(Collected data entries)
────────────────
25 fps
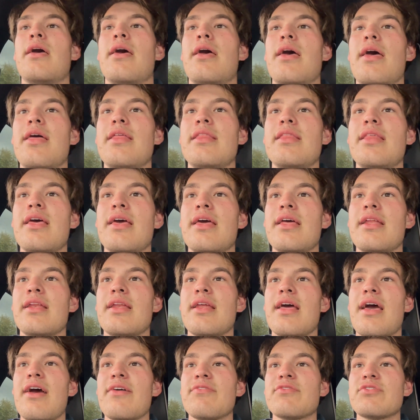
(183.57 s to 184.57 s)
And then
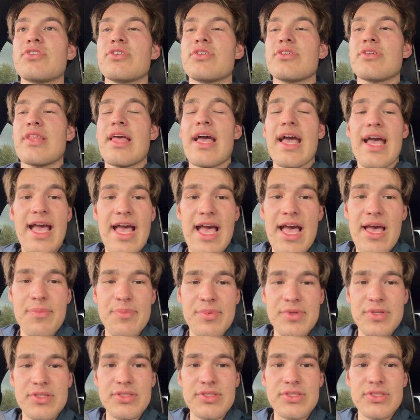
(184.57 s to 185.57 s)
after that
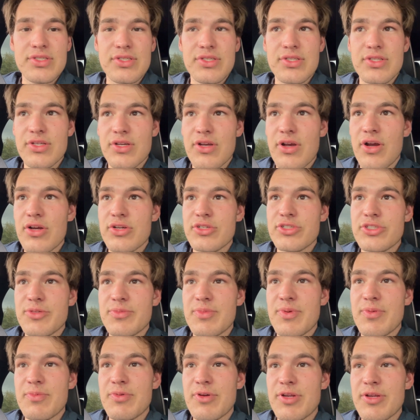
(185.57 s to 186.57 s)
happens, the car should
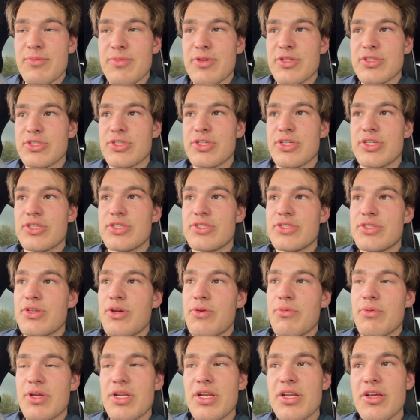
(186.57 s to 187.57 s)
be pretty much good. So
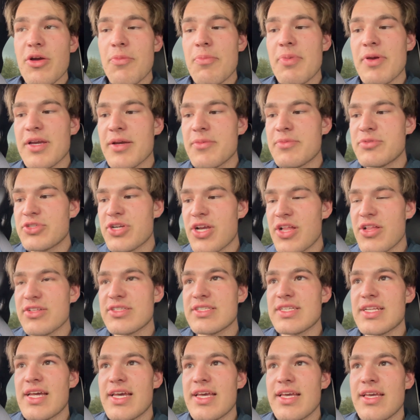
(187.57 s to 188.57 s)
we're gonna go pick up a trailer
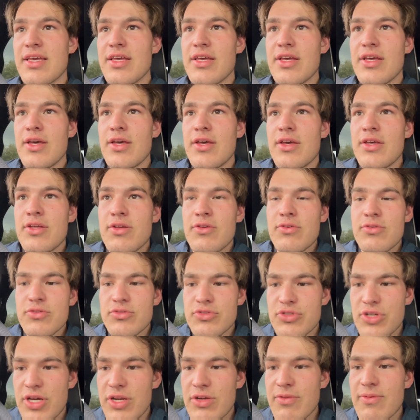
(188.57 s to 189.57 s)
tonight,
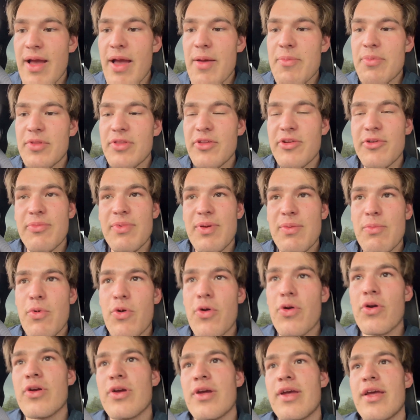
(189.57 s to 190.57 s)
try to wrap a little bit
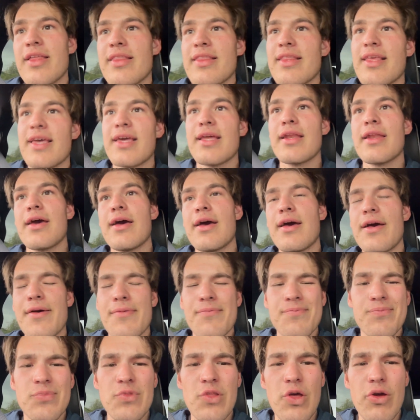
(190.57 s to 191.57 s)
more, and then
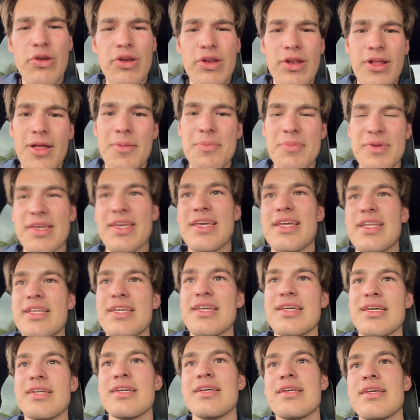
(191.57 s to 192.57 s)
load it up and get
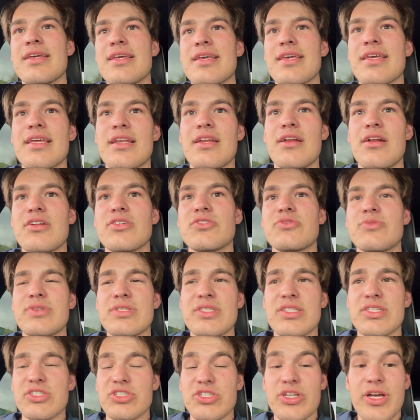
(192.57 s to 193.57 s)
on its way to
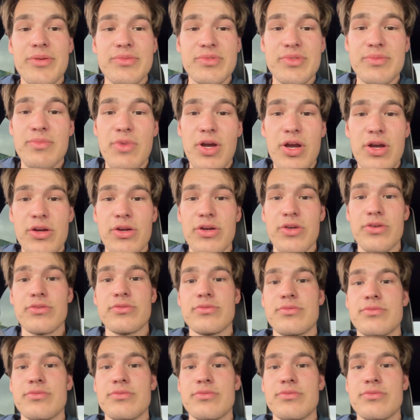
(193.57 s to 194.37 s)
the shop tomorrow.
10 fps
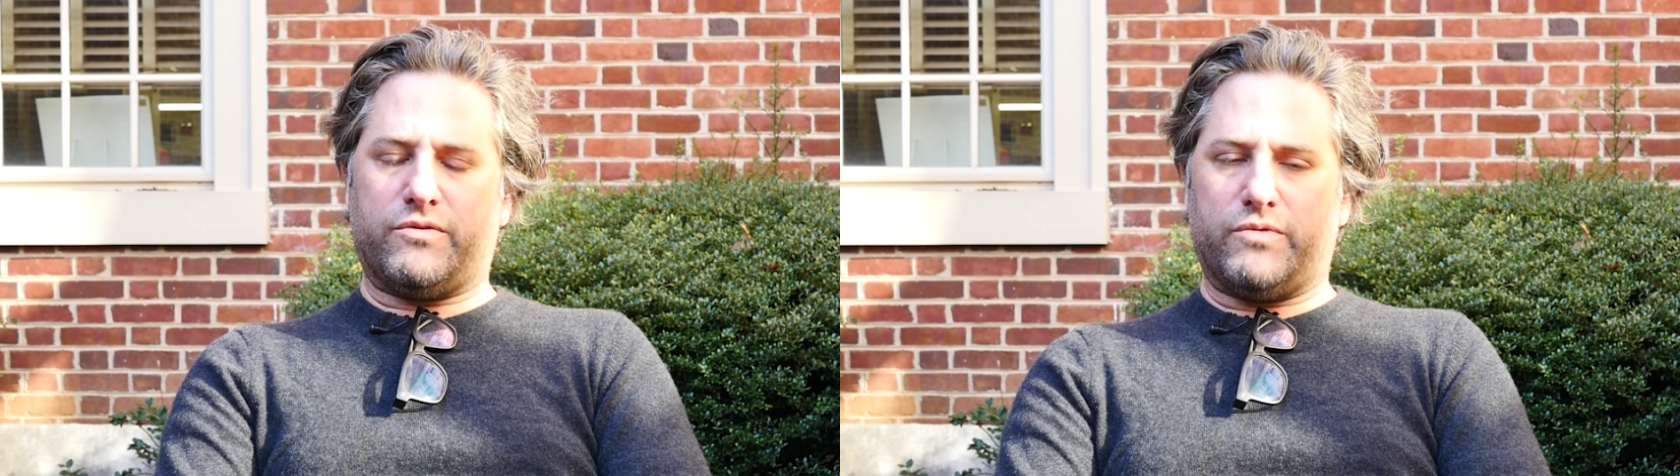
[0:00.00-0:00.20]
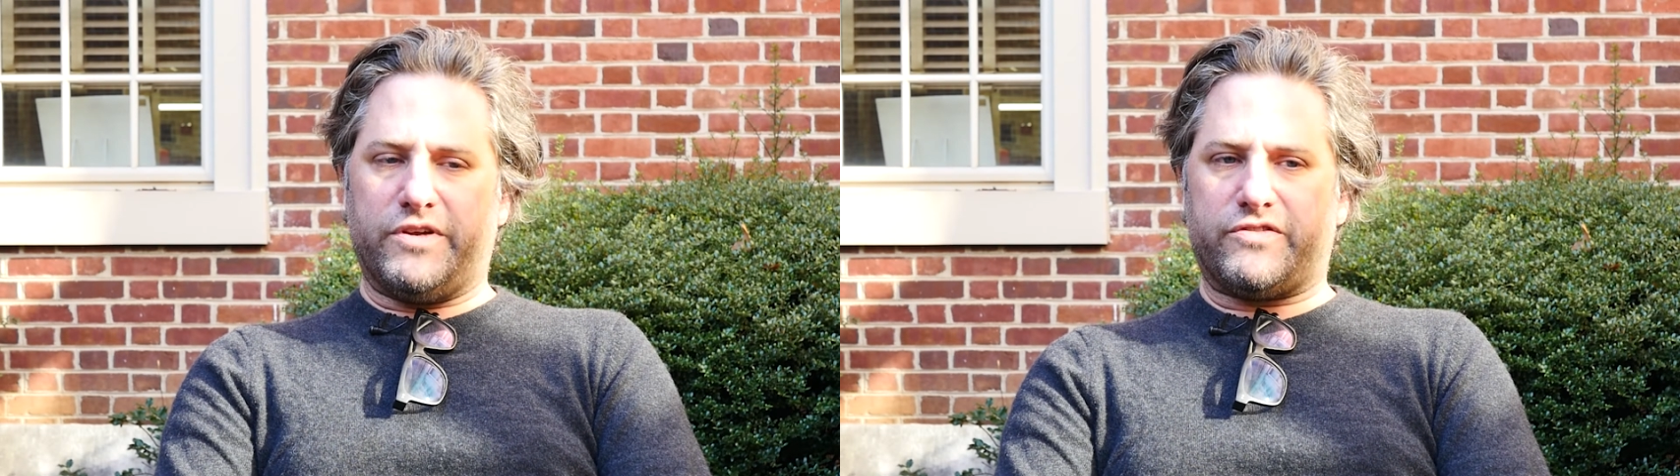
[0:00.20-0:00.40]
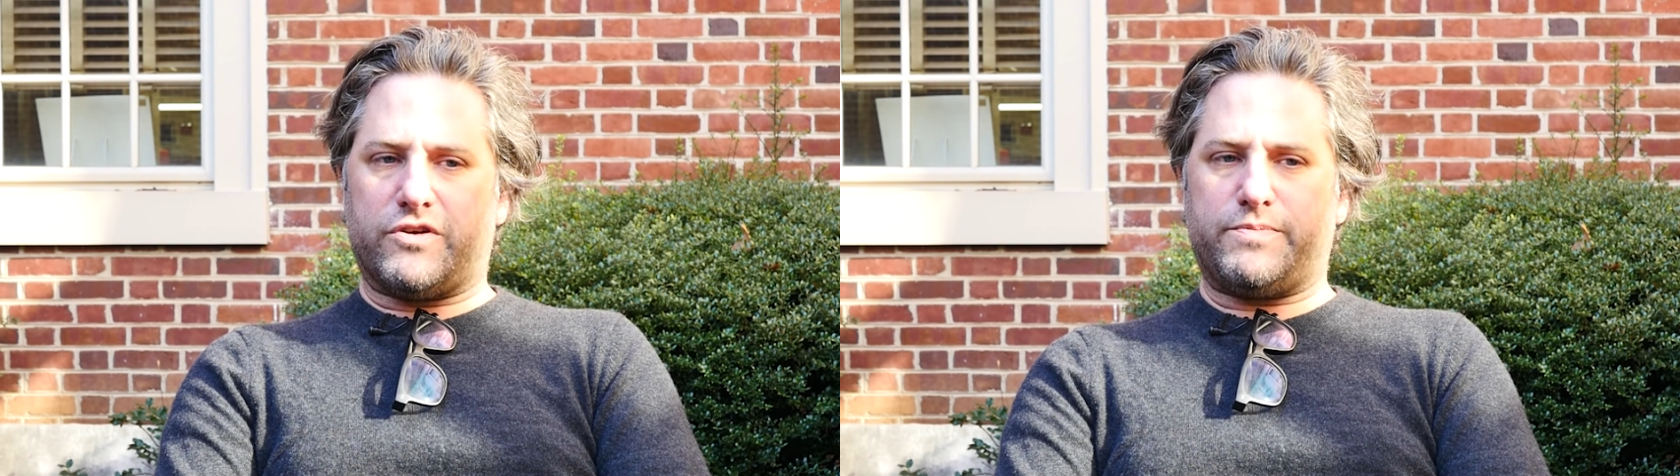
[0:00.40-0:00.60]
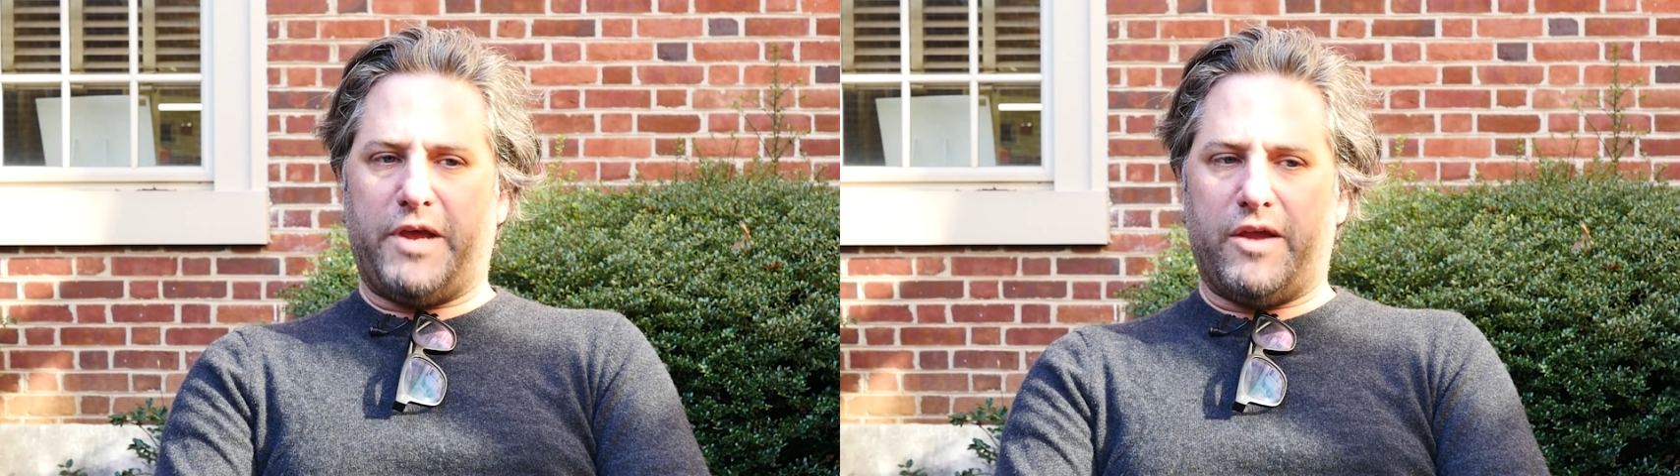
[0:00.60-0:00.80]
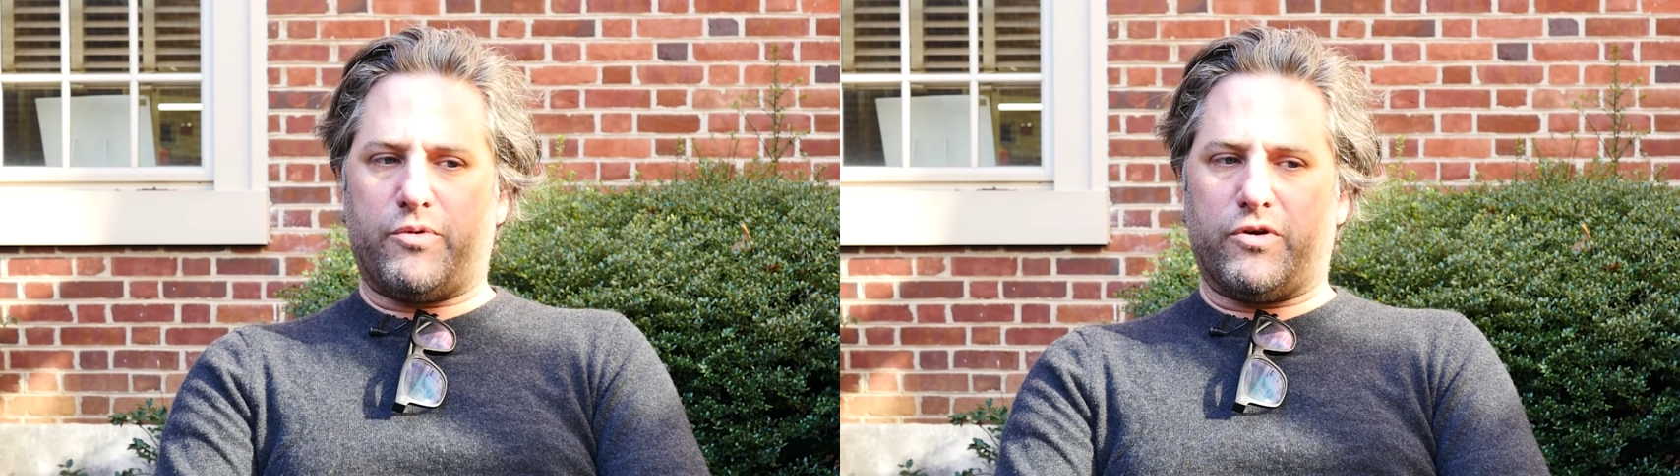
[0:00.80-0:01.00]
the research
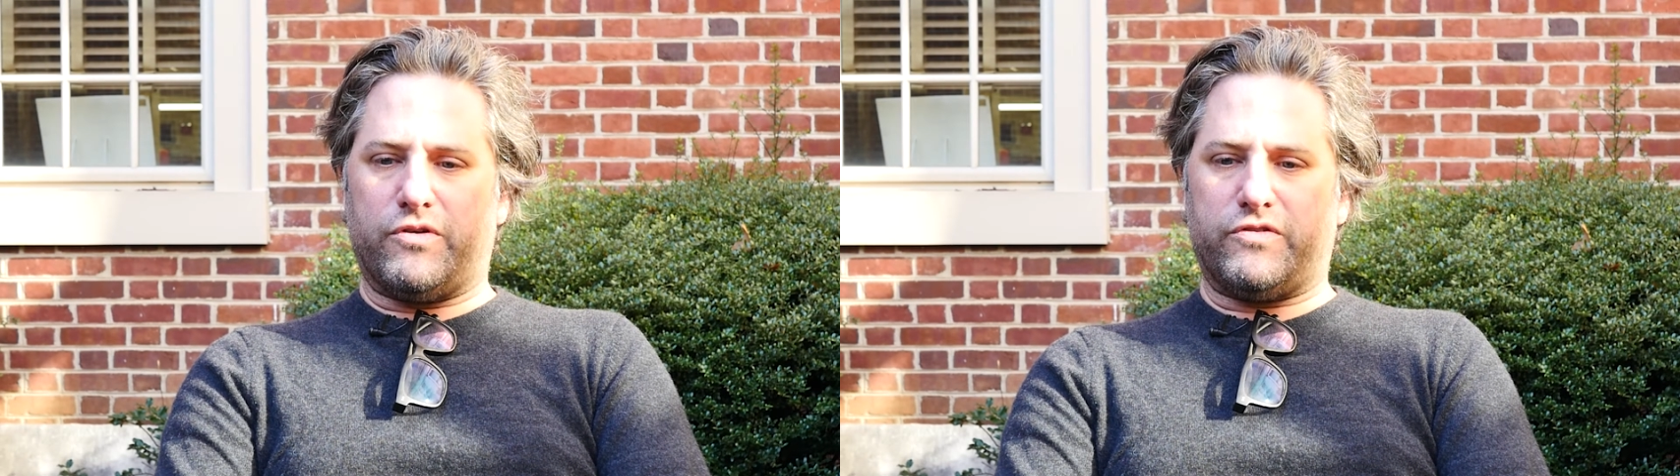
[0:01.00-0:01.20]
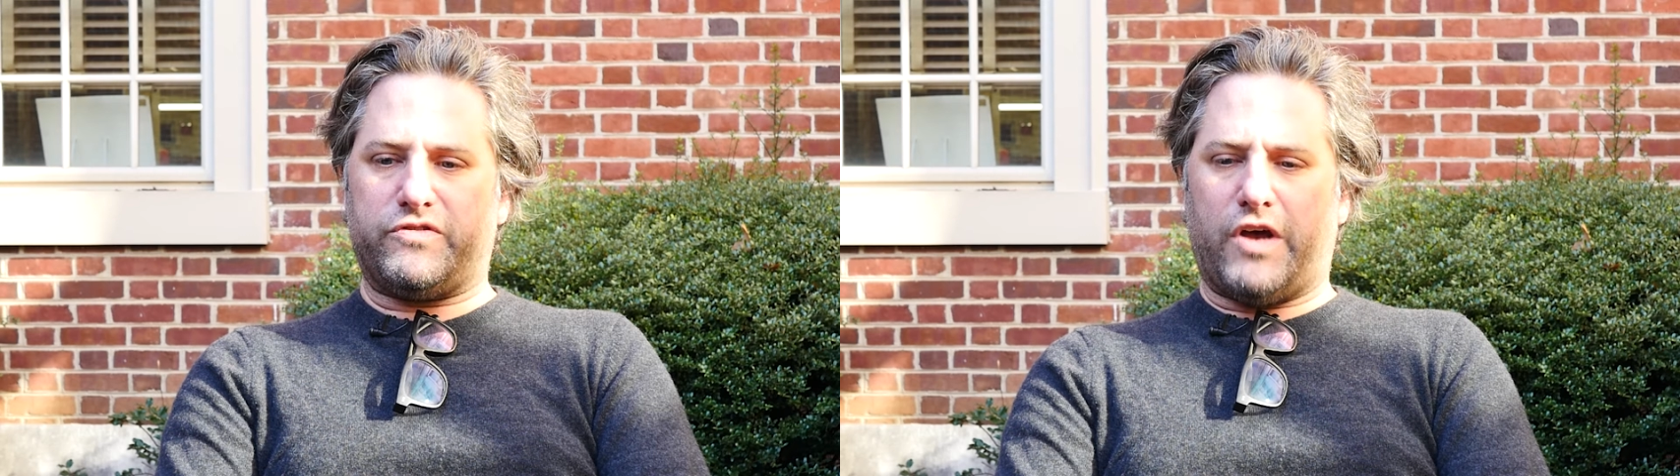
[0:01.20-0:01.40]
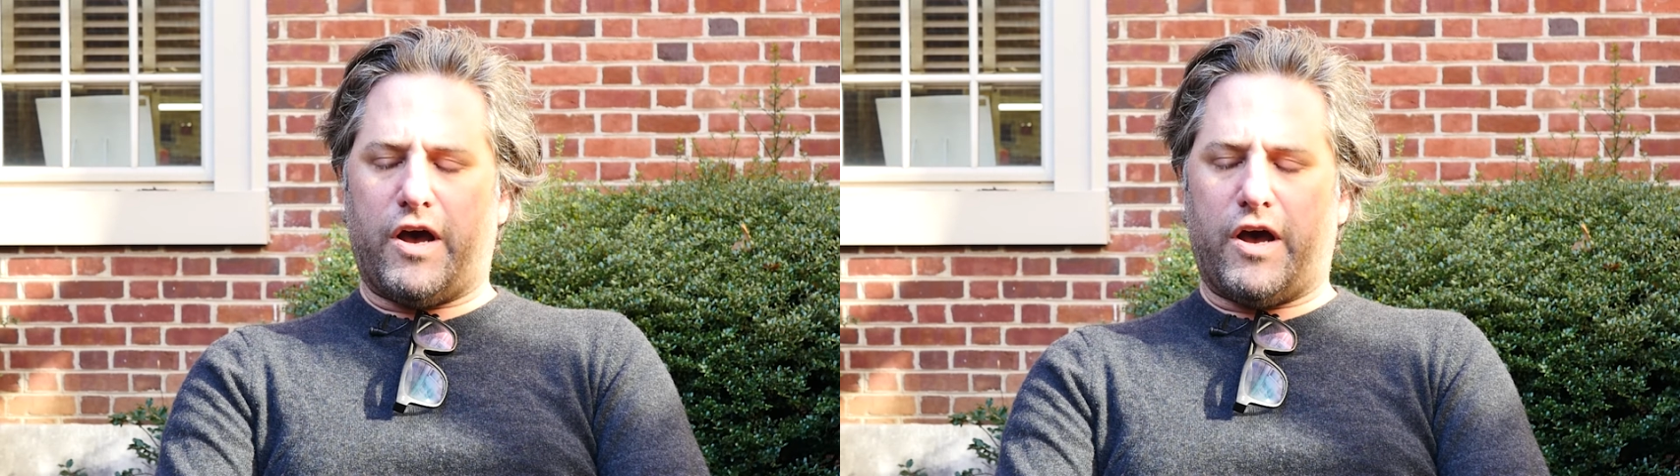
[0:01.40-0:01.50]
papers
────────────────
| WORK TASK |
Copy the final portion of the records: every line from the one containing "(185.57 s to 186.57 s)" through the last, word for word, without pictures.

| REPLY |
(185.57 s to 186.57 s)
happens, the car should
(186.57 s to 187.57 s)
be pretty much good. So
(187.57 s to 188.57 s)
we're gonna go pick up a trailer
(188.57 s to 189.57 s)
tonight,
(189.57 s to 190.57 s)
try to wrap a little bit
(190.57 s to 191.57 s)
more, and then
(191.57 s to 192.57 s)
load it up and get
(192.57 s to 193.57 s)
on its way to
(193.57 s to 194.37 s)
the shop tomorrow.
10 fps
[0:00.00-0:00.20]
[0:00.20-0:00.40]
[0:00.40-0:00.60]
[0:00.60-0:00.80]
[0:00.80-0:01.00]
the research
[0:01.00-0:01.20]
[0:01.20-0:01.40]
[0:01.40-0:01.50]
papers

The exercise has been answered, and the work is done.